Не глядя на меня, он спросил своим гнусавым голосом, для кого предназначается это лекарство. Я ответила, что для моей матери, и он согласно качнул головой, бормоча, что жизнь — жестокая штука.
Через несколько минут он вручил мне маленький флакон из стекла янтарного цвета, закрытый пробкой с сургучом и пробормотал свои пожелания, чтобы мама выздоравливала. Я не заплатила, потому что обычно он заносил сумму в специальную тетрадку, и мой отец время от времени заходил к нему, чтобы расплатиться.
Я побежала обратно с большей осторожностью, чем по пути в аптеку, потому что однажды, возвращаясь домой тем же путем, я разбила флакон с лекарством. С того дня я была особенно внимательна.

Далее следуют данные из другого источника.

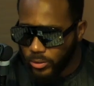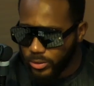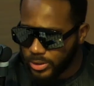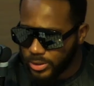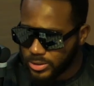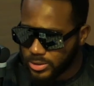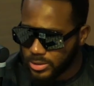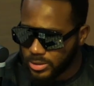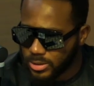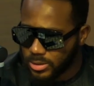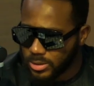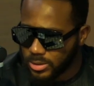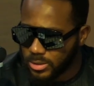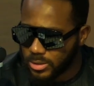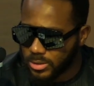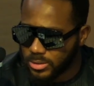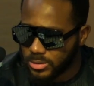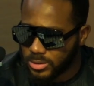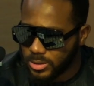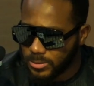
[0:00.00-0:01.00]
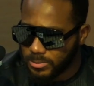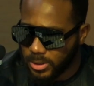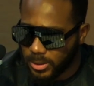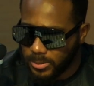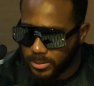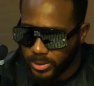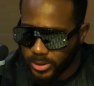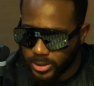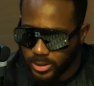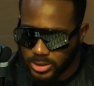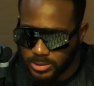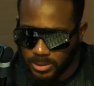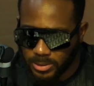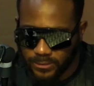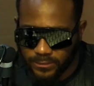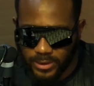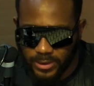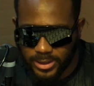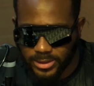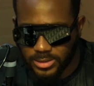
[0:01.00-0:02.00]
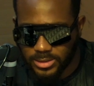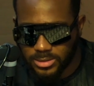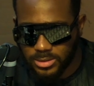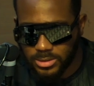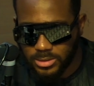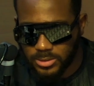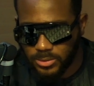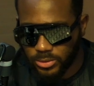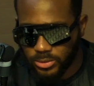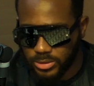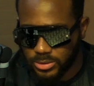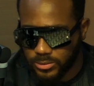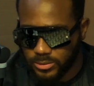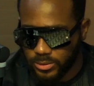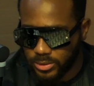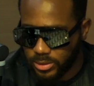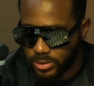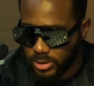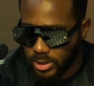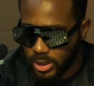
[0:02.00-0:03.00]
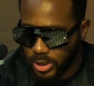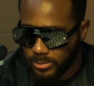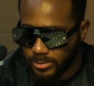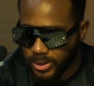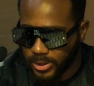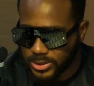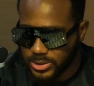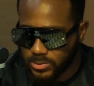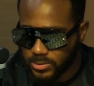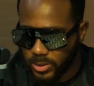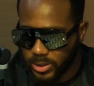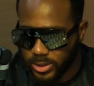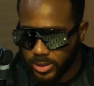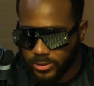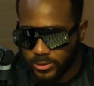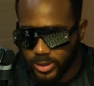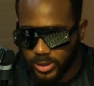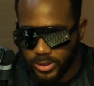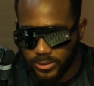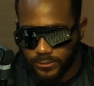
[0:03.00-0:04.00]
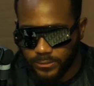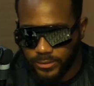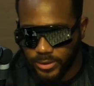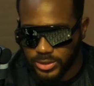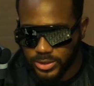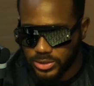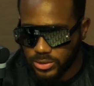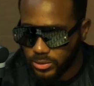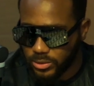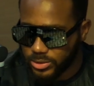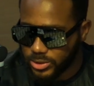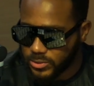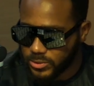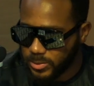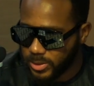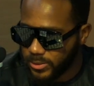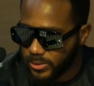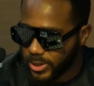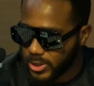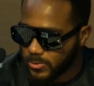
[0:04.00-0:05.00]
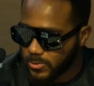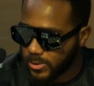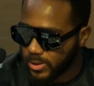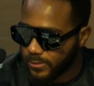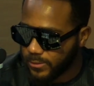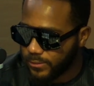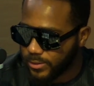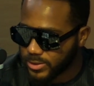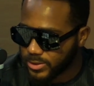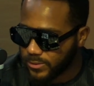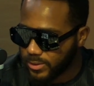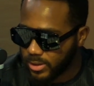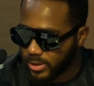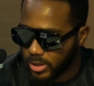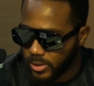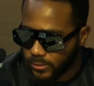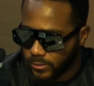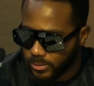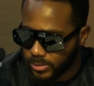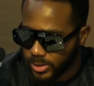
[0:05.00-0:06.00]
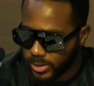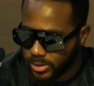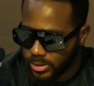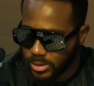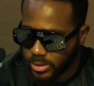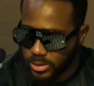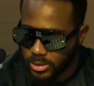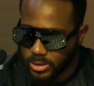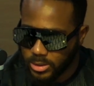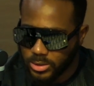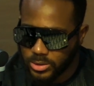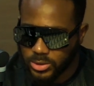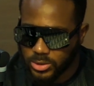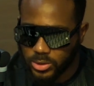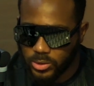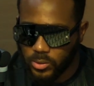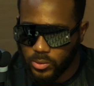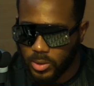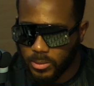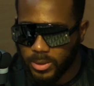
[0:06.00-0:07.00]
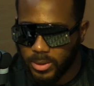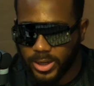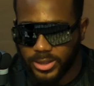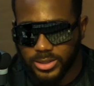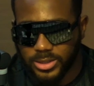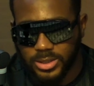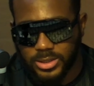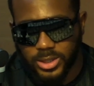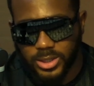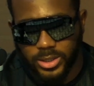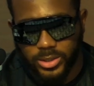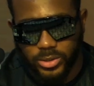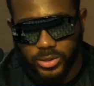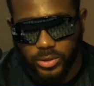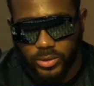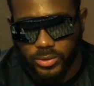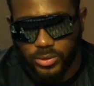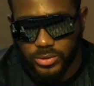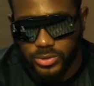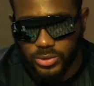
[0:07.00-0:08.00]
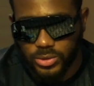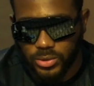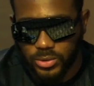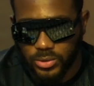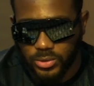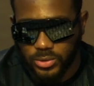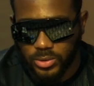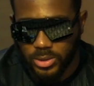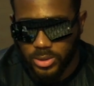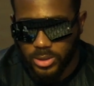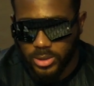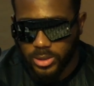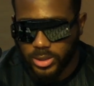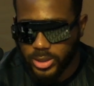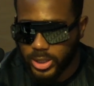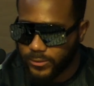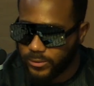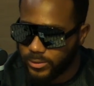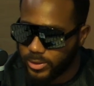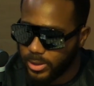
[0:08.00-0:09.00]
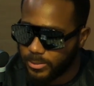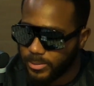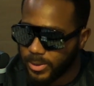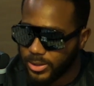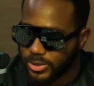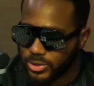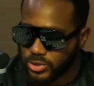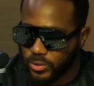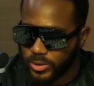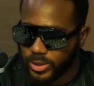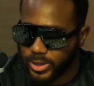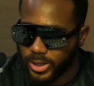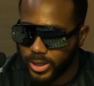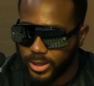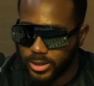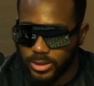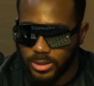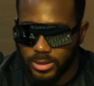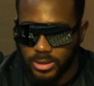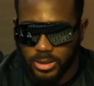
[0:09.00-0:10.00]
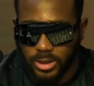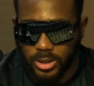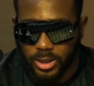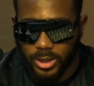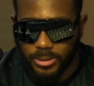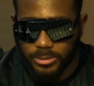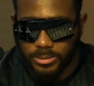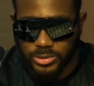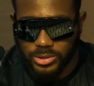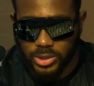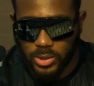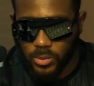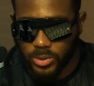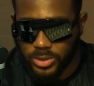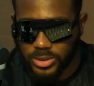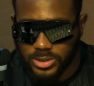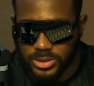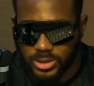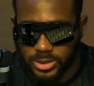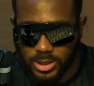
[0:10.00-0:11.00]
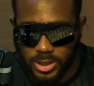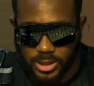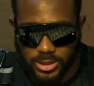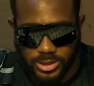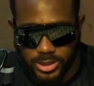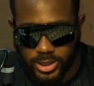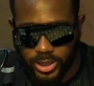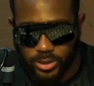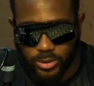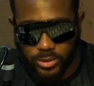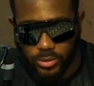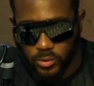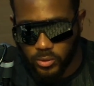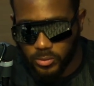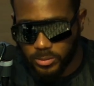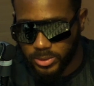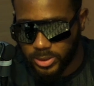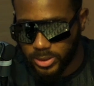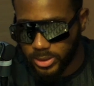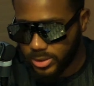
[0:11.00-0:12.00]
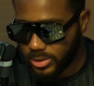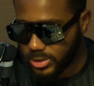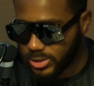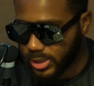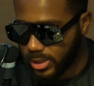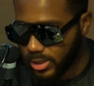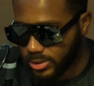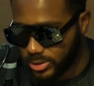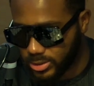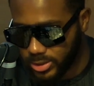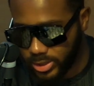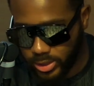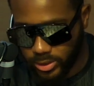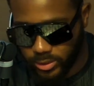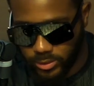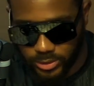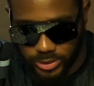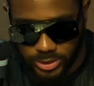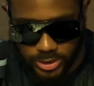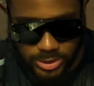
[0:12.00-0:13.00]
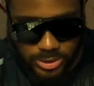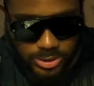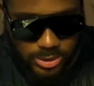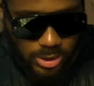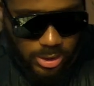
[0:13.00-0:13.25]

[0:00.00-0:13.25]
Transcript: it to the public, to my fans. To be honest with you, that's where they first noticed me, and that's where they first fell in love with me. So who am I to say no to giving them that joy again? So once Dineo called me, and shout out to Dineo, she's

И тогда я увидела толпу. Это были турки, по внешнему виду — рабочие с чайного завода. Но они не выходили с завода, и вид их был довольно необычен. В руках они держали палки, железяки, вилы и косы. Но не толпа привлекла мое основное внимание. Моя душа замерла, когда я увидела дядю Арама и другого незнакомого мне армянина, которые шли перед рассерженной толпой, понукаемые и подталкиваемые в спину.
Очень удивленная тем, что увидела, я сначала не могла понять, что там происходит, и замерла, наблюдая за ними из-за угла, но потом быстро сообразила, что мне надо было срочно укрыться за колонной, ведь я начинала понимать, что все это связано с тем, о чем рассказывал отец.
Они прошли так близко, что я могла бы дотронуться до моего дяди. Со смешанным чувством недоверия и ужаса, я смотрела на его лицо, обезображенное ударами. Один глаз у него был полностью закрыт и покрыт синяками, и, кроме того, он явно хромал.
Что касается другого мужчины, то его лицо было искажено страхом. Его почти вылезшие из орбит глаза смотрели то вправо, то влево, словно искали какой-то помощи.
Я вдруг поняла, что должна была что-то сделать, чтобы помочь этим людям. Дядя Арам на самом деле приходился дядей моему отцу, но возраст у них был примерно одинаковый.
Я кинулась бежать, забыв о предосторожностях и о флаконе с лекарством. Я только видела перед собой лица обоих мужчин, преследуемых толпой, казавшейся мне разгоряченной и разъяренной стаей.
Это уже были не слова или угрозы, это была суровая действительность, и пока я, задыхаясь, бежала домой, я не могла найти ответа на эту нелепую реальность и уже не считала, что мой отец, находивший выход из любого положения, был в силах как-то помочь этим людям. Я чувствовала себя так, как будто вакуум окружил меня, а я карабкалась по лестницам, смотрела на этих людей, не в состоянии произнести ни звука, ни выразить словами те чувства, которые охватили меня.